:: SOURCE MATERIAL ::
● ● ● ●

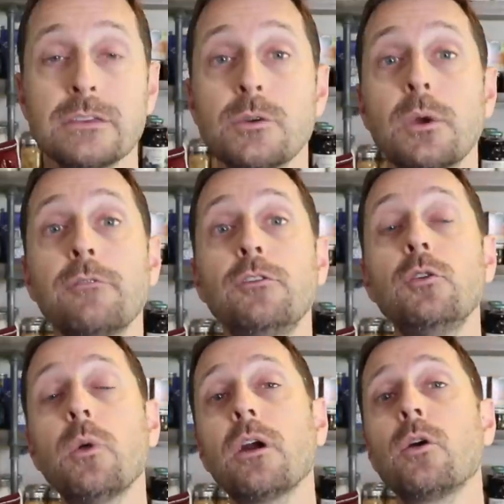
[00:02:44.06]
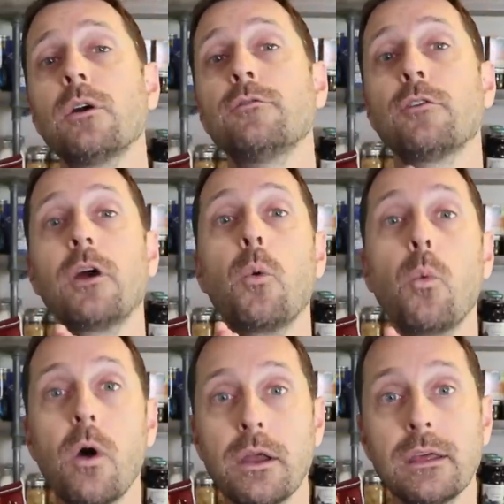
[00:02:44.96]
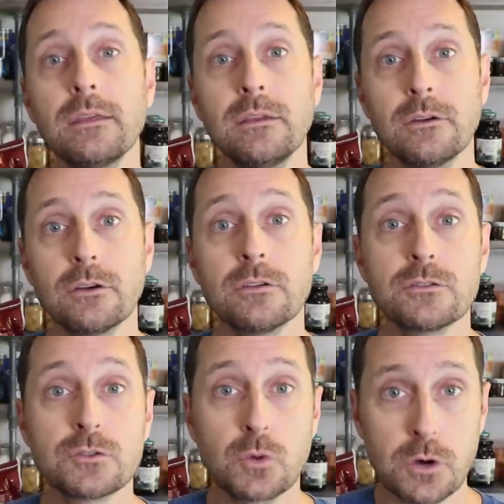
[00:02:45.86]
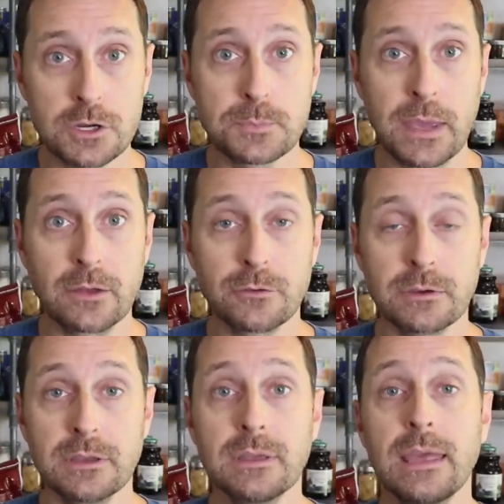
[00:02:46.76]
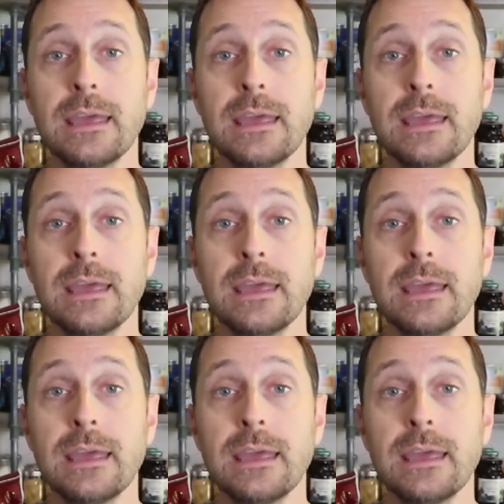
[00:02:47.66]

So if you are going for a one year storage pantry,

● ● ● ●

:: WHAT IS NEEDED ::
Each line above is to be copied verbatim. Drop any image from the copy.

:: WRITTEN SOLUTION ::
[00:02:44.06]
[00:02:44.96]
[00:02:45.86]
[00:02:46.76]
[00:02:47.66]

So if you are going for a one year storage pantry,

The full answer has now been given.